GYERAN JJIM (STEAMED EGG)
Gyeran Jjim or Korean steamed egg, is a delicate, savoury egg custard that’s incredibly simple to prepare but full of comforting flavour. Lightly seasoned with salt and topped with green onion, this dish has a silky, pudding-like texture that melts in your mouth. Traditionally served as a side dish in Korean meals, it also works wonderfully as a quick breakfast or a light lunch. The ingredients are minimal, like egg, water and seasoning, making it ideal when time or pantry options are limited. Gyeran Jjim can be steamed in a stovetop double boiler, a rice cooker or even gently microwaved with excellent results. Its soft and fluffy consistency makes it easy to digest and a favourite among both adults and children. This customised and nutritious one-serving version is ready in minutes, proving that it is simple and really best in taste.
RECIPE CATEGORY
Side
SERVING SIZE
1
CUISINE
Korean
PREPARATION/TECHNIQUES
Steam, 5 Ingredients or Less
OCCASION/HOLIDAY
Breakfast, Casual Dinner, Back to School, Spring, Quick Lunch
SPECIAL CONSIDERATION/DIETARY CONCERNS
Healthy, Quick & Easy, Low Fat, Low Carb, Kid-Friendly, Vegetarian, Wheat/Gluten-Free
DISH TYPE
Custard, Side, Egg Dish
INGREDIENTS
There are the following ingredients for Gyeran Jjim (Steamed Egg):
- 1 egg
- ¼ cup water
- ¼ teaspoon salt
- ½ teaspoon chopped green onion
FULL NUTRITIONAL INFORMATION
- Calories: 74 kcal
- Protein: 6.3 g
- Carbohydrates: 0.5 g
- Fat: 5.2 g
- Fibre: 0 g
- Sugar: 0.2 g
- Sodium: 255 mg
- Cholesterol: 186 mg
PREPARATION
These steps are followed for the preparation of Gyeran Jjim (Steamed Egg):
- Whisk The Egg: In a small bowl, crack the egg and whisk it gently until well combined without creating too much foam.

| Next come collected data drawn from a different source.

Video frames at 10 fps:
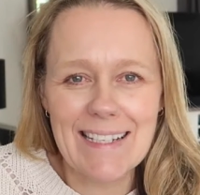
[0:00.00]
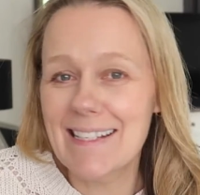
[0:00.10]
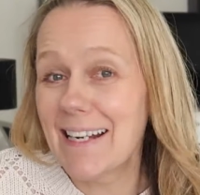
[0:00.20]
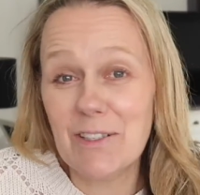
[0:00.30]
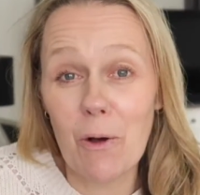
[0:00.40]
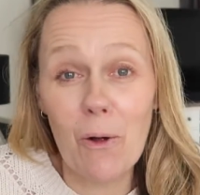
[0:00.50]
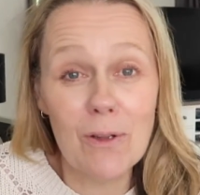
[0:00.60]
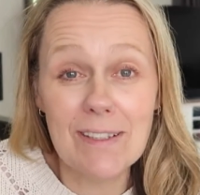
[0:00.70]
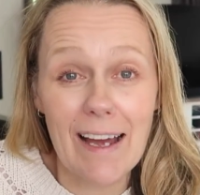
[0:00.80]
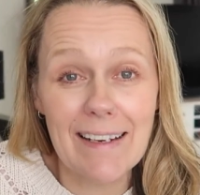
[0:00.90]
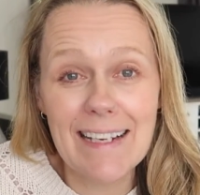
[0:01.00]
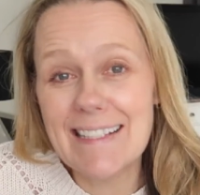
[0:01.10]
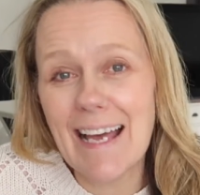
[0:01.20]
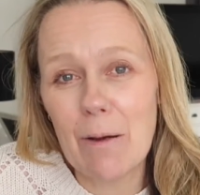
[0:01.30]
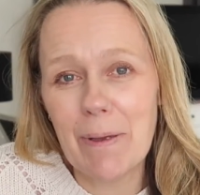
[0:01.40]
until it's all done,
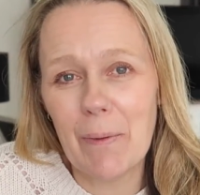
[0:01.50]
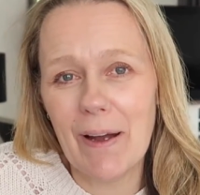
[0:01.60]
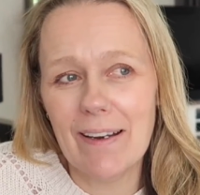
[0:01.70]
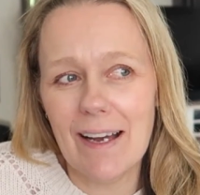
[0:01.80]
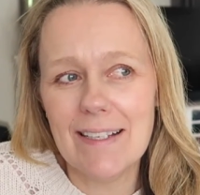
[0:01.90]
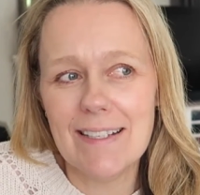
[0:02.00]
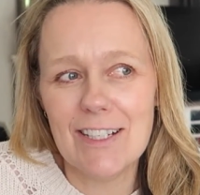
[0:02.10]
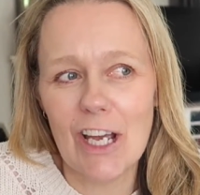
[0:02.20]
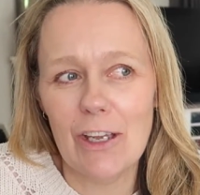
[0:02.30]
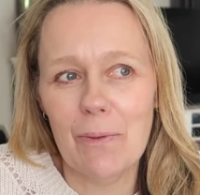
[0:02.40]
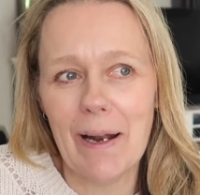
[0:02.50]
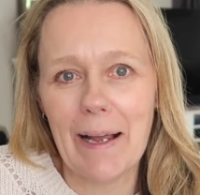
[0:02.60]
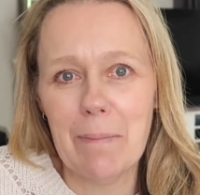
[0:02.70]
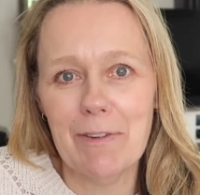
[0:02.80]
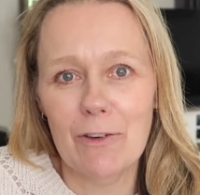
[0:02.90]
because that would be quite nice to show you
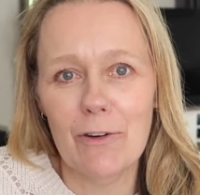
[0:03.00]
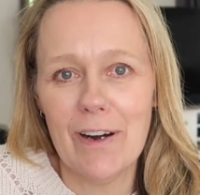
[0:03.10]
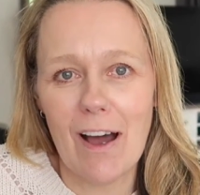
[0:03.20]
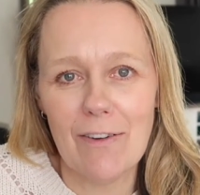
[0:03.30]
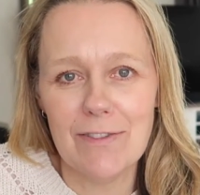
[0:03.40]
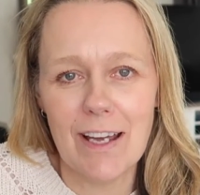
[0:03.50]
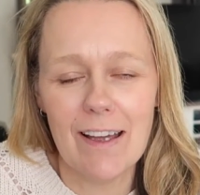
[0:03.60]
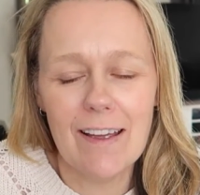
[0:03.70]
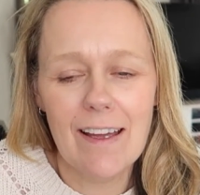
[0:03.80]
like a before and after.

- Add Water And Seasoning: Stir it in the water and salt until evenly mixed. Let the mixture rest for 1–2 minutes to settle bubbles.

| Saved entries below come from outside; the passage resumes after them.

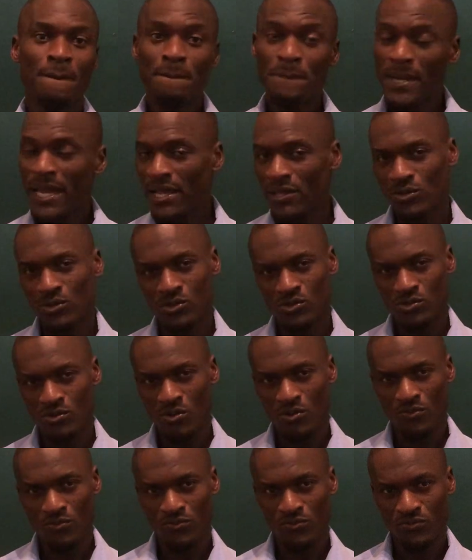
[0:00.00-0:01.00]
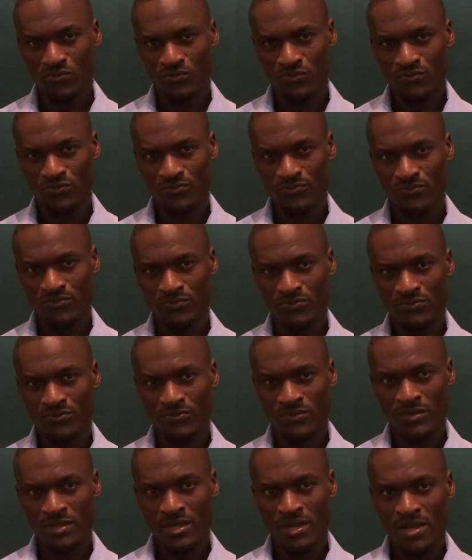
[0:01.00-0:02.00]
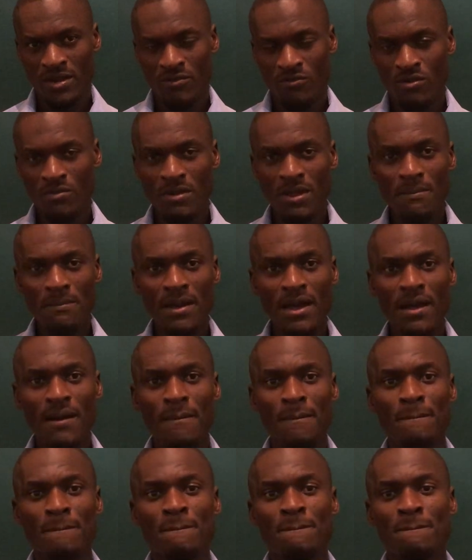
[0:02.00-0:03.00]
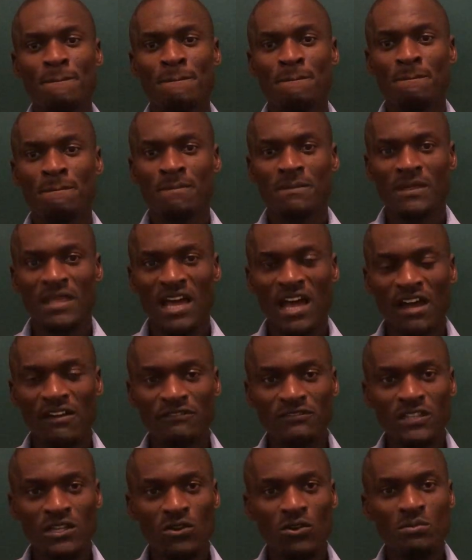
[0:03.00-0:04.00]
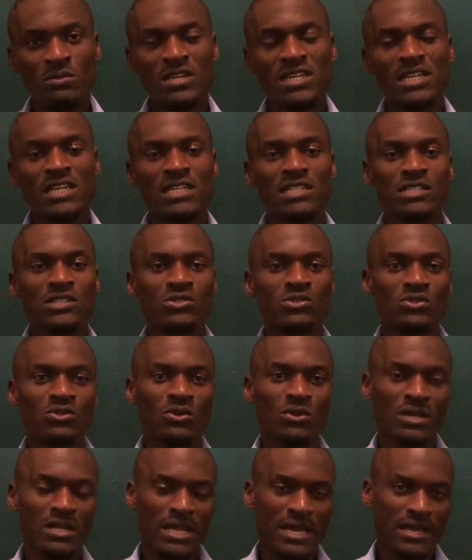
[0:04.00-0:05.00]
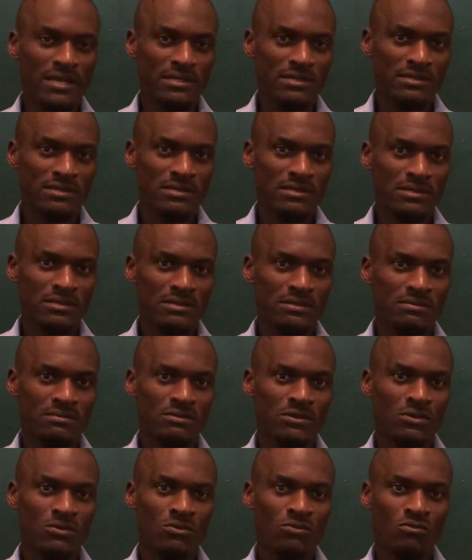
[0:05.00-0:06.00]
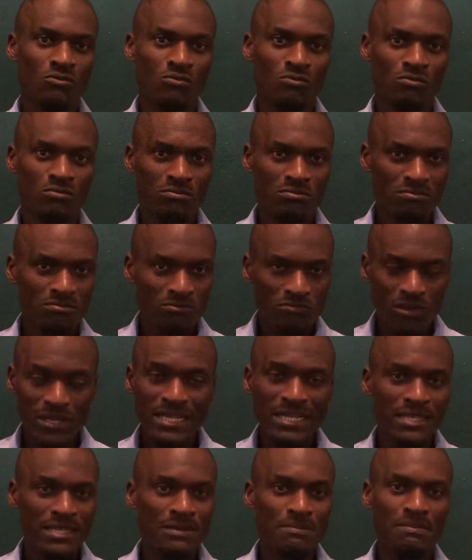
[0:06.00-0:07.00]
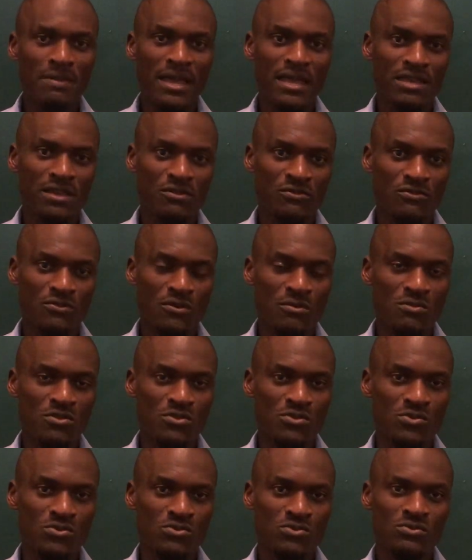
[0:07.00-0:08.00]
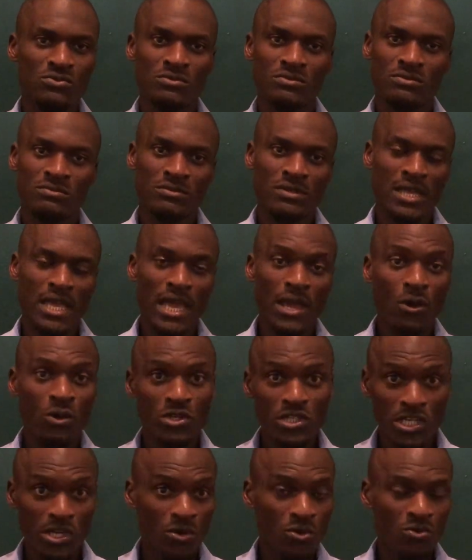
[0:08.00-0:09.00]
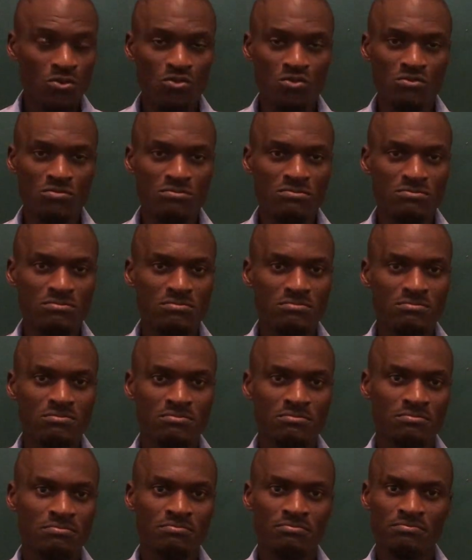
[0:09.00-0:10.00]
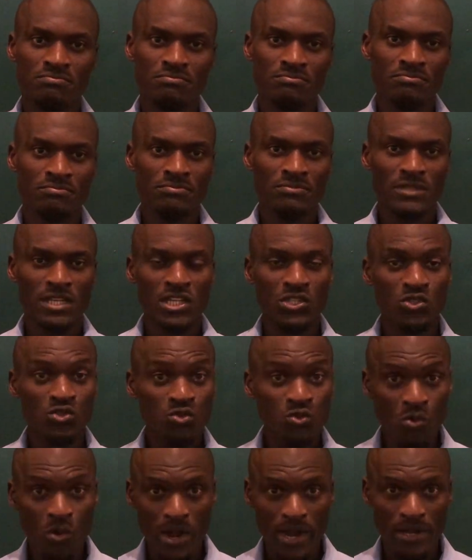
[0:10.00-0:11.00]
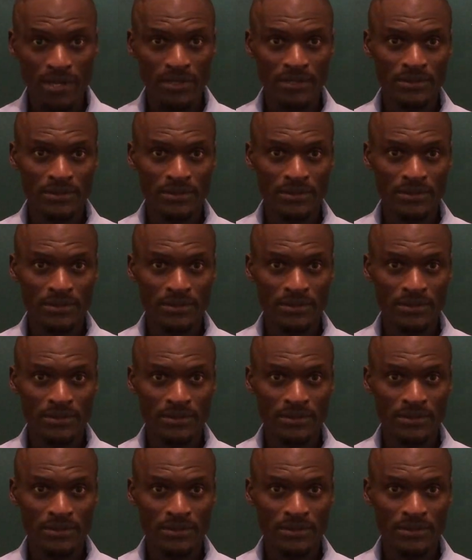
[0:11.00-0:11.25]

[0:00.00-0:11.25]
by yourself. Remember, after communicating to your clients, what are they buying from you? A hotel room, a tour,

- Strain (Optional): For an extra smooth texture, pour the egg mixture through a fine mesh sieve into a ramekin or small bowl.
- Steam Gently: Place the ramekin in a pot with a steaming rack. Cover with a lid and steam over low heat for 10–12 minutes until just set.
- Garnish And Serve: Remove from heat, sprinkle it with chopped green onion and serve warm as a light meal or a side dish.
PREP TIME
3 minutes
COOKING TIME
12 minutes
TIPS
- Use Low Heat For Steaming: Gentle heat ensures a silky, even texture without curdling or bubbles.
- Strain For Smoothness: Straining removes any egg chalaza or foam for a custard-like result.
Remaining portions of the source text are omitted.